Monday Writing Motivation: Banish cliché, seek surprise
I remember, many years ago, catching the eye of a pretty girl at a party we’d thrown at our student digs. I realised that her interest in me matched my interest in her. Glasses of wine in hand, we strolled out into the garden. We sat down on the sturdy branch of a peach tree. I recall admiring a peach blossom snagged in my companion’s hair. Above us, rising slowly over the western horizon, a fat, full moon, yellow as butter, grinned conspiratorially down on us.
It was the perfect romantic moment. All the elements seemed to have conjoined to make what followed inevitable…

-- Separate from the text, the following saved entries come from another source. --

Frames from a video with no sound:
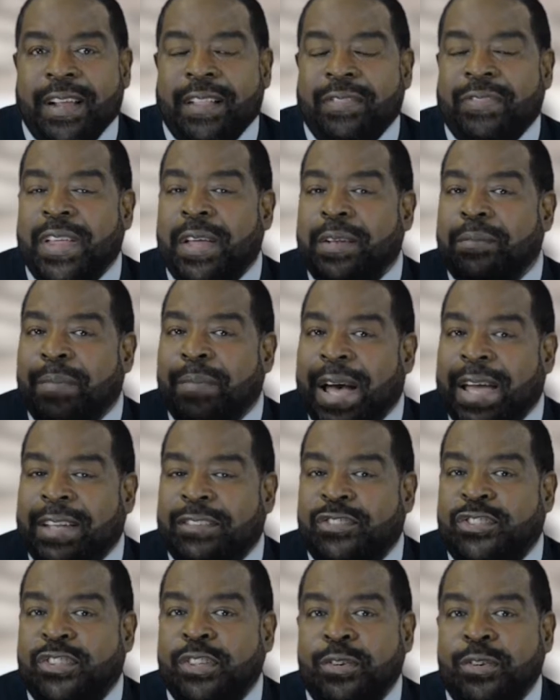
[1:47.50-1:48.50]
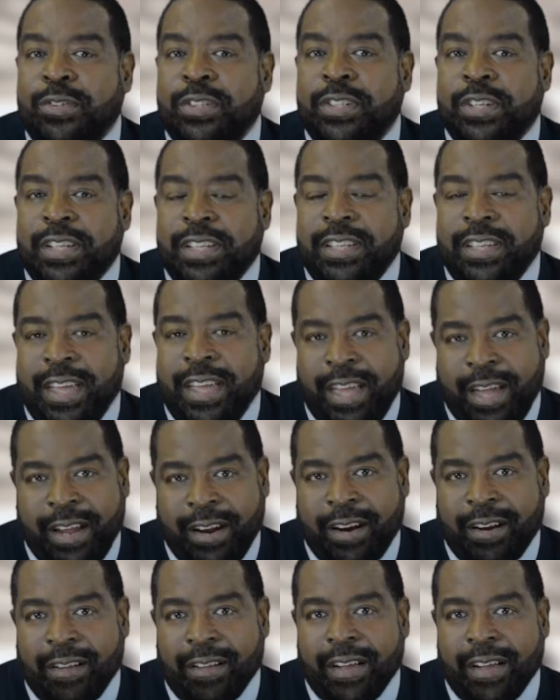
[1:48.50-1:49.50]
Then my junior
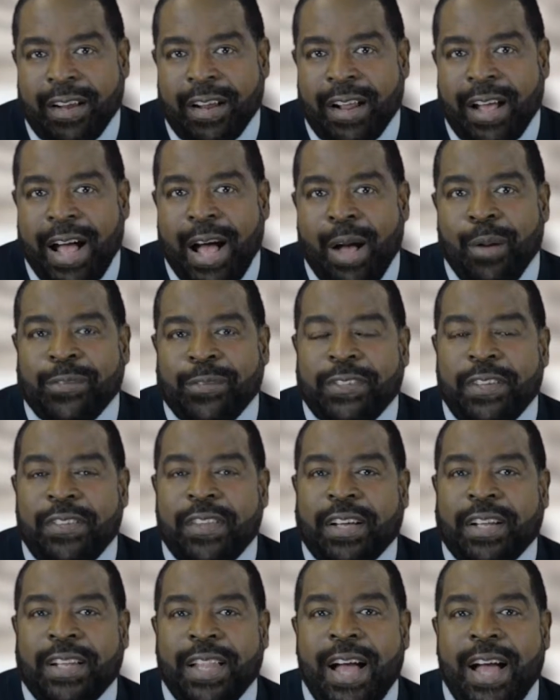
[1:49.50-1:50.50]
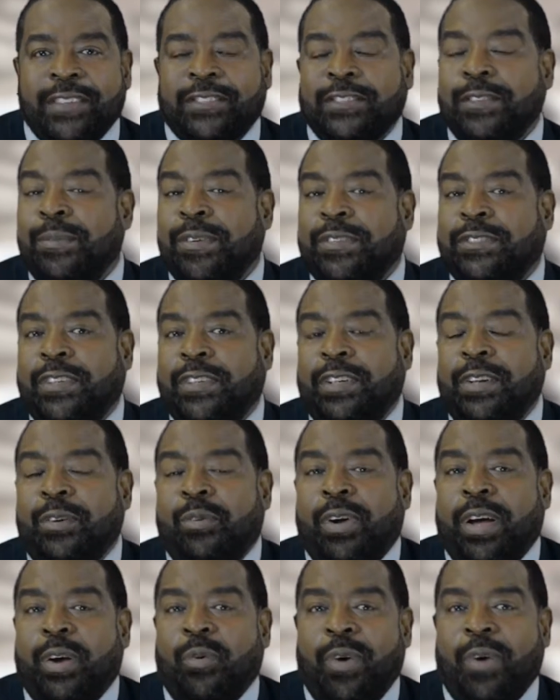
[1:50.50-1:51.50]
year, I was in the class of Mr.
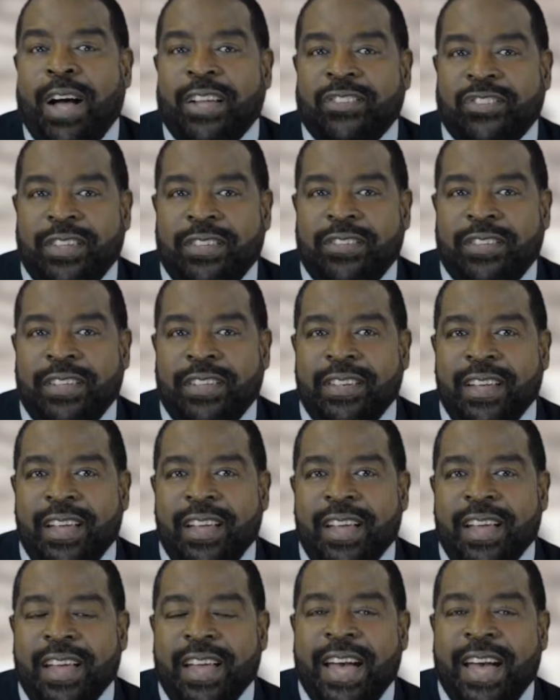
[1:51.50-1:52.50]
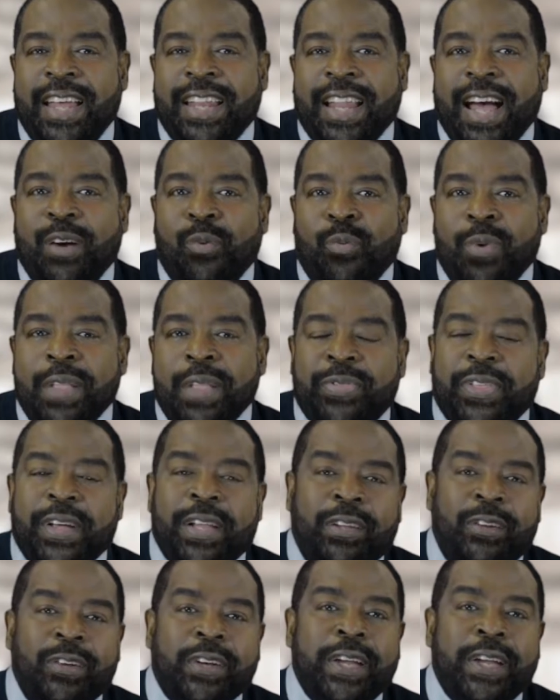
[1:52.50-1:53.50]
Leroy Washington, and I went there
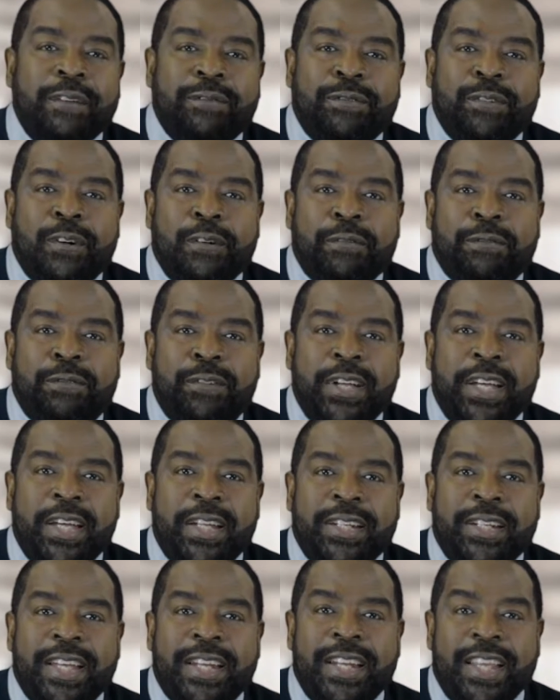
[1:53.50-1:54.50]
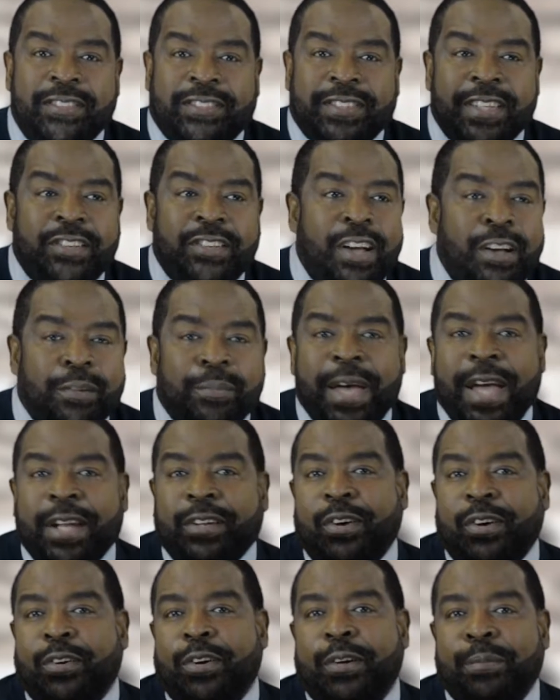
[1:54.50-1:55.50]
looking for a friend, and he said, young man,
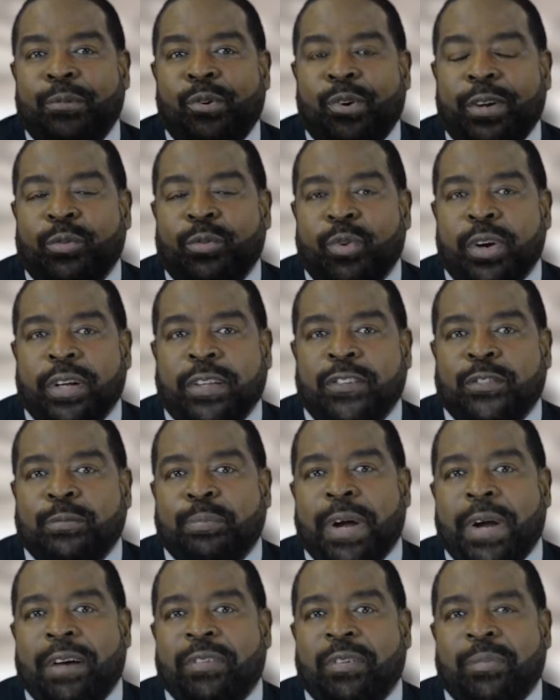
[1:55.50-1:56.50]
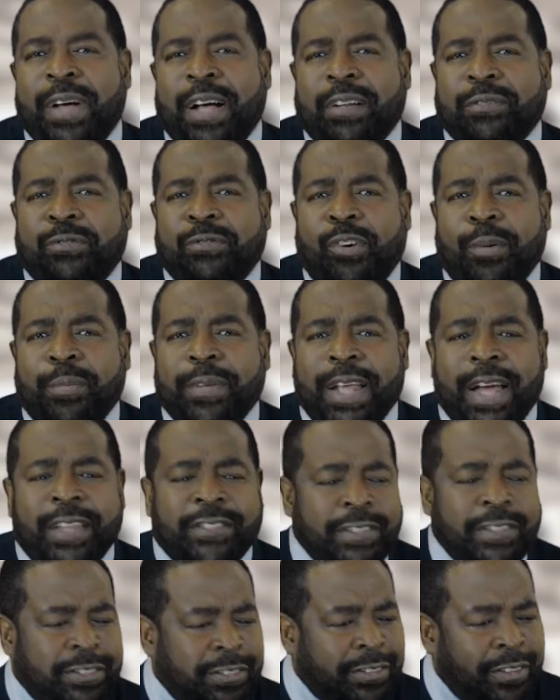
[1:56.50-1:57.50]
go to the board and work this problem out for me. I
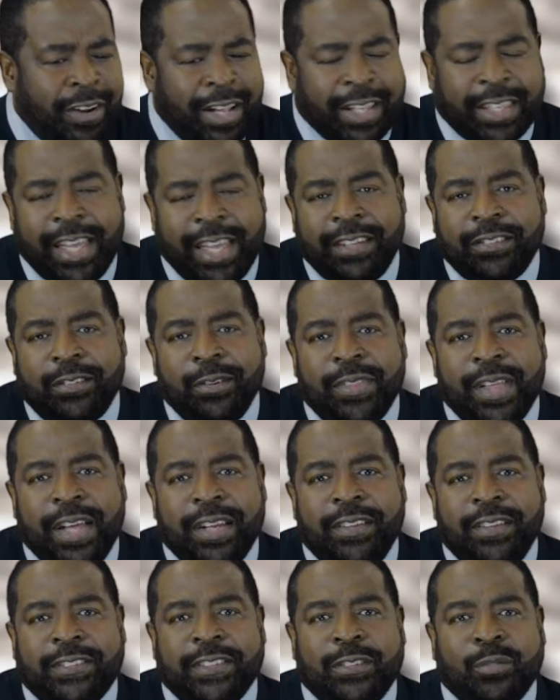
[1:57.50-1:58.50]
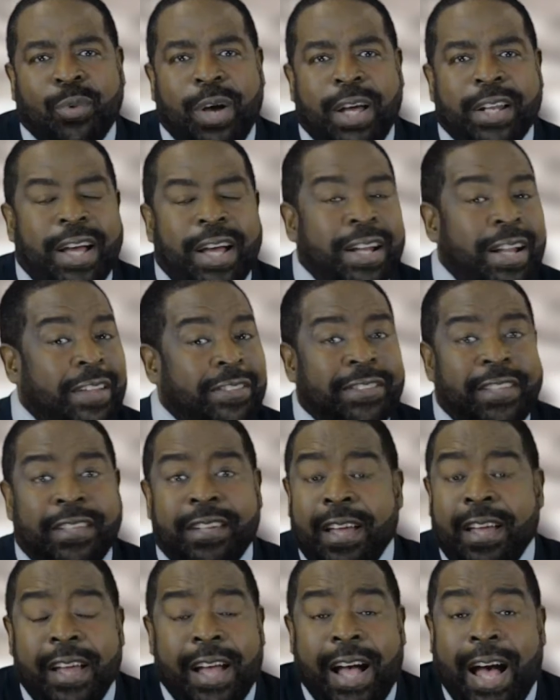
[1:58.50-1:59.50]
said, sir, I can't do that. He says, why not? I said,
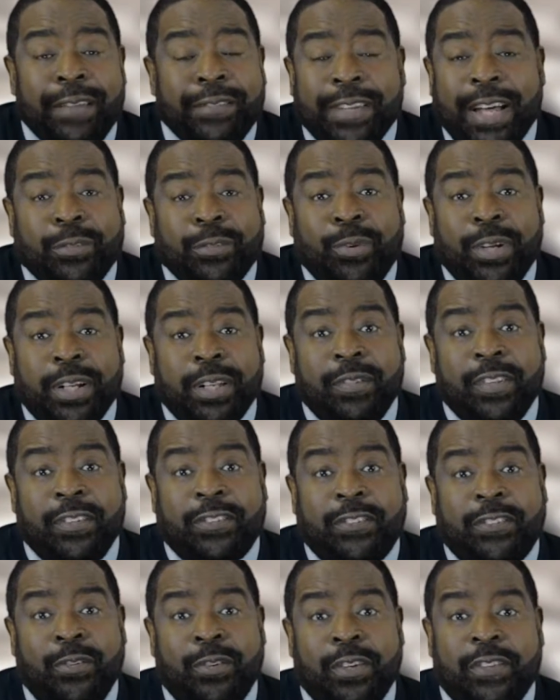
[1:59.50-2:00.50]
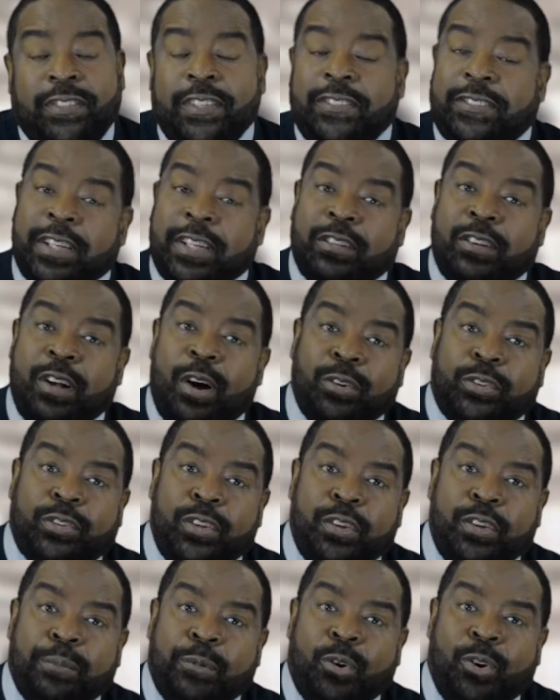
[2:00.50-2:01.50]
I'm not one of your students. He said, go to
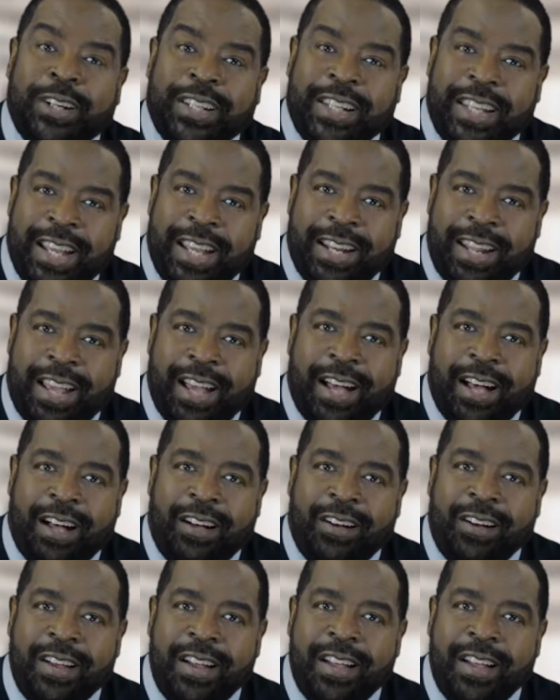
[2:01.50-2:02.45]
the board anyhow.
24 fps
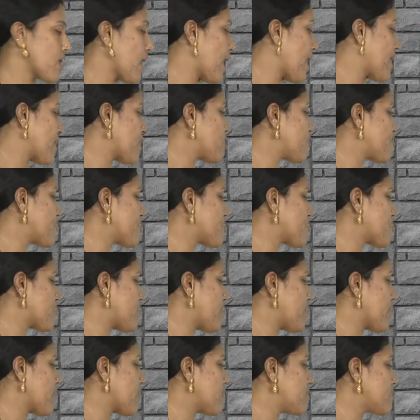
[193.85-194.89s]
angle of a
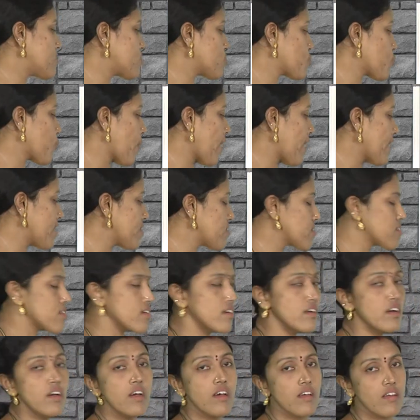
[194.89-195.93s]
triangle is twice
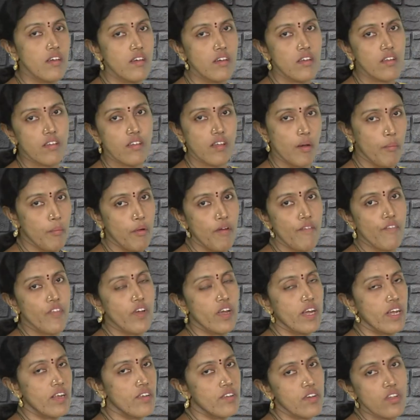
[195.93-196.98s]
the sum of the
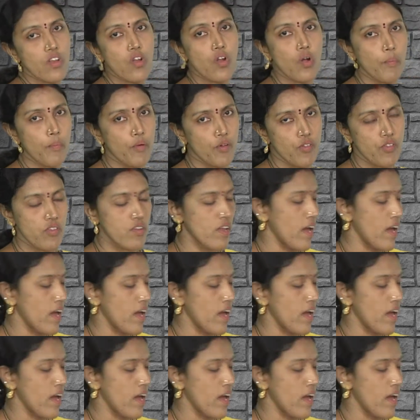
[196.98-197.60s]
interior opposite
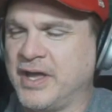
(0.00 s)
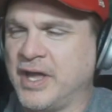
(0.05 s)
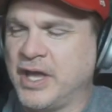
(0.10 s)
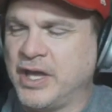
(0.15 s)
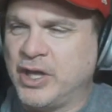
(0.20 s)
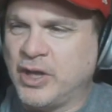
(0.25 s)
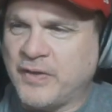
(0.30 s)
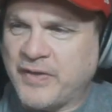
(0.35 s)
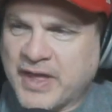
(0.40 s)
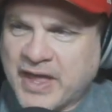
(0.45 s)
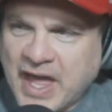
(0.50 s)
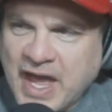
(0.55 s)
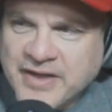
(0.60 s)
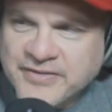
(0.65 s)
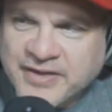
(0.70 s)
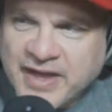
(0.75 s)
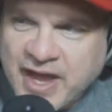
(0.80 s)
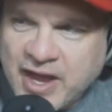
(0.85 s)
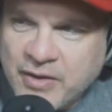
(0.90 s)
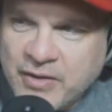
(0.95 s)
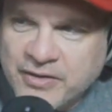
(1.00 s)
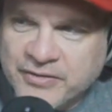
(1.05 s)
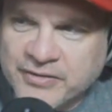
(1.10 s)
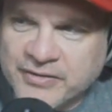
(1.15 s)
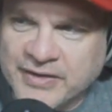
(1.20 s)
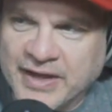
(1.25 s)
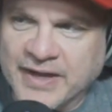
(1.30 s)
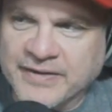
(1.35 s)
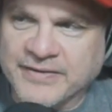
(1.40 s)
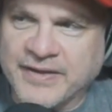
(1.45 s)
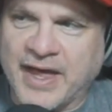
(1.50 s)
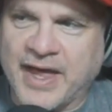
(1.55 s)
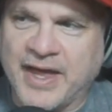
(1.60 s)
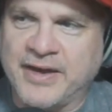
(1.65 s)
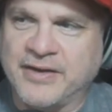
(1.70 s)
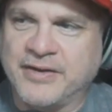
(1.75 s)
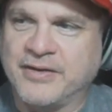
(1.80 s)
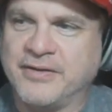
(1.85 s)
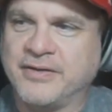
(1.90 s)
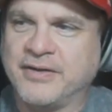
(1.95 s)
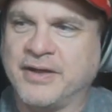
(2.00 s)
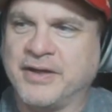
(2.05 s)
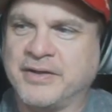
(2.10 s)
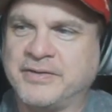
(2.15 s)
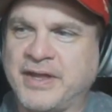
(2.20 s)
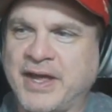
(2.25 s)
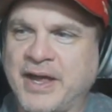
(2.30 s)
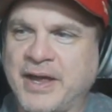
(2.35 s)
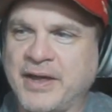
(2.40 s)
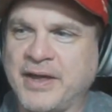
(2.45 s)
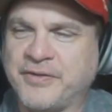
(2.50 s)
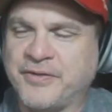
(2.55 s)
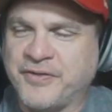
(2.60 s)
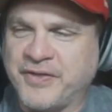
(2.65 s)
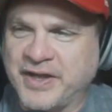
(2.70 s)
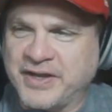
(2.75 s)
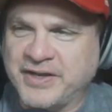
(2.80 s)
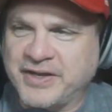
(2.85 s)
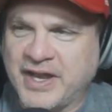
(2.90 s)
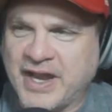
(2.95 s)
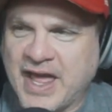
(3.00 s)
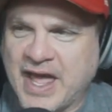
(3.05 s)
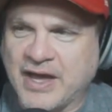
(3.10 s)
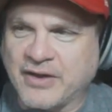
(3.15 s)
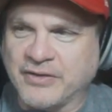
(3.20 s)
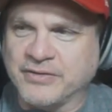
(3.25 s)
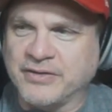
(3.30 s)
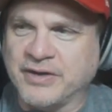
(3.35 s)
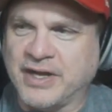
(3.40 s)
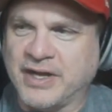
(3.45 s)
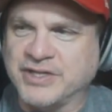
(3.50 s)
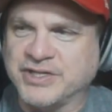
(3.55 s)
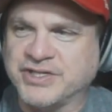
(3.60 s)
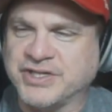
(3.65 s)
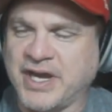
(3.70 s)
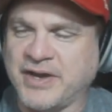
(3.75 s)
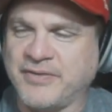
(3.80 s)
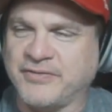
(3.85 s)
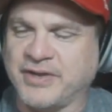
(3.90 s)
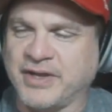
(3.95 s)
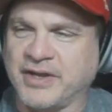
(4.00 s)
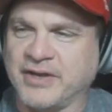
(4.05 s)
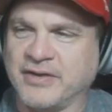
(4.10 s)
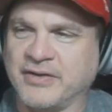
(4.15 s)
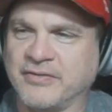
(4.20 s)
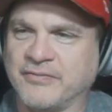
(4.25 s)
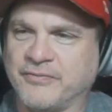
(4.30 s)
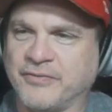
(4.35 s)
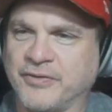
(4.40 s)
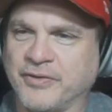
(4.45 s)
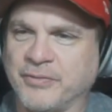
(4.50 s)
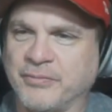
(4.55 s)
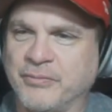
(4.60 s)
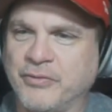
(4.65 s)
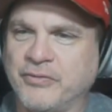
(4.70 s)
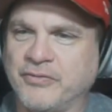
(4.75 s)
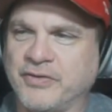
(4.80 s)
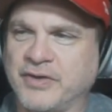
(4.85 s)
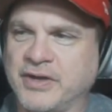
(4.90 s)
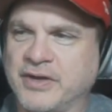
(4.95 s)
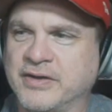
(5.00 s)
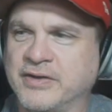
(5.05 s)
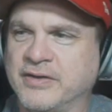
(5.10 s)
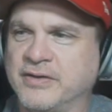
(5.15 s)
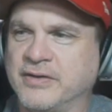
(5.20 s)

You know, that guy's hair isn't like that. They thinned it out and shaved it for the movie.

But then, instead of taking the girl in my arms and kissing her, I giggled. She saw the joke at once and joined me and in moments we were laughing out loud. The problem that defeated our romantic impulses was the setting: it was all too perfect. It seemed to have been orchestrated by a production designer fresh from her latest romcom. We were trapped in a cliché, and the only escape lay in laughter.
What provoked this recollection was a series of thoughts I was following about the nature of the unexpected in stories. It struck me that if one of our aims as writers is to surprise our readers, then the very thing we want to avoid is… a declaration of love beneath a harvest moon when your beloved has a blossom caught inadvertently in her curls.
A much more surprising and stimulating declaration-of-love scene would take place in an environment apparently hostile to such sentiments: on a factory floor, on a raft tumbling willy-nilly through a rapids, or, as Robert McKee in his seminal book, Story, suggests, while the wannabe lovers are busy changing a tyre on the side of the highway.
And, instead of the expected lyrical dialogue – “I can see the reflection of the moon in your eyes.” – give the characters dialogue that has nothing to do with love or romance.
“Let all dialogue and action be about jack, wrench, hubcap, and lug nuts,” McKee writes. “‘Hand me that, would ya?’ ‘Watch out.’ ‘Don’t get dirty.’ ‘Let me… whoops.’”
He’s talking about screen writing, of course. Writers writing for the page don’t have the advantage of a pair of experienced actors generating hot looks that cue an audience in to the subtext, but the principle is the same.
So, consider this, next time you’re about to write a scene in which the Hero meets his Antagonist, instead of making it a pistols at dawn encounter, have them sit opposite each other at a dinner table during the course of a convivial meal. Make sure that not a single hostile word is exchanged – but do everything you can to help your reader understand that these two men are in fact locked in conflict.
It obviously won’t work for every scene, but when you find yourself challenged to write a scene that you fear might be entirely predictable, think of a setting or a backdrop that lies athwart the emotions you want your characters to express. If it’s bad news one character has to give another, put them in an office party where jollity otherwise prevails. A conga line has formed when your character’s buddy tells him the stock market has tanked. If it’s good news, then set it against a more funereal background.
In other words, look for contrasts.
In The Godfather, Michael Corleone sets in motion the elimination of a range of his enemies. While these bloody murders are being carried out, Michael himself is being declared the godfather at the baptism ceremony of his sister, Connie’s, baby. The sequence starts with the bishop asking Michael: “Will you renounce Satan…?” The contrast is truly chilling.*
This advice is not, naturally, prescriptive. All I’m suggesting is that, like that younger me perched beneath a peach tree, you don’t succumb to the obvious temptations of cliché, but laugh them off and seek something a little more surprising.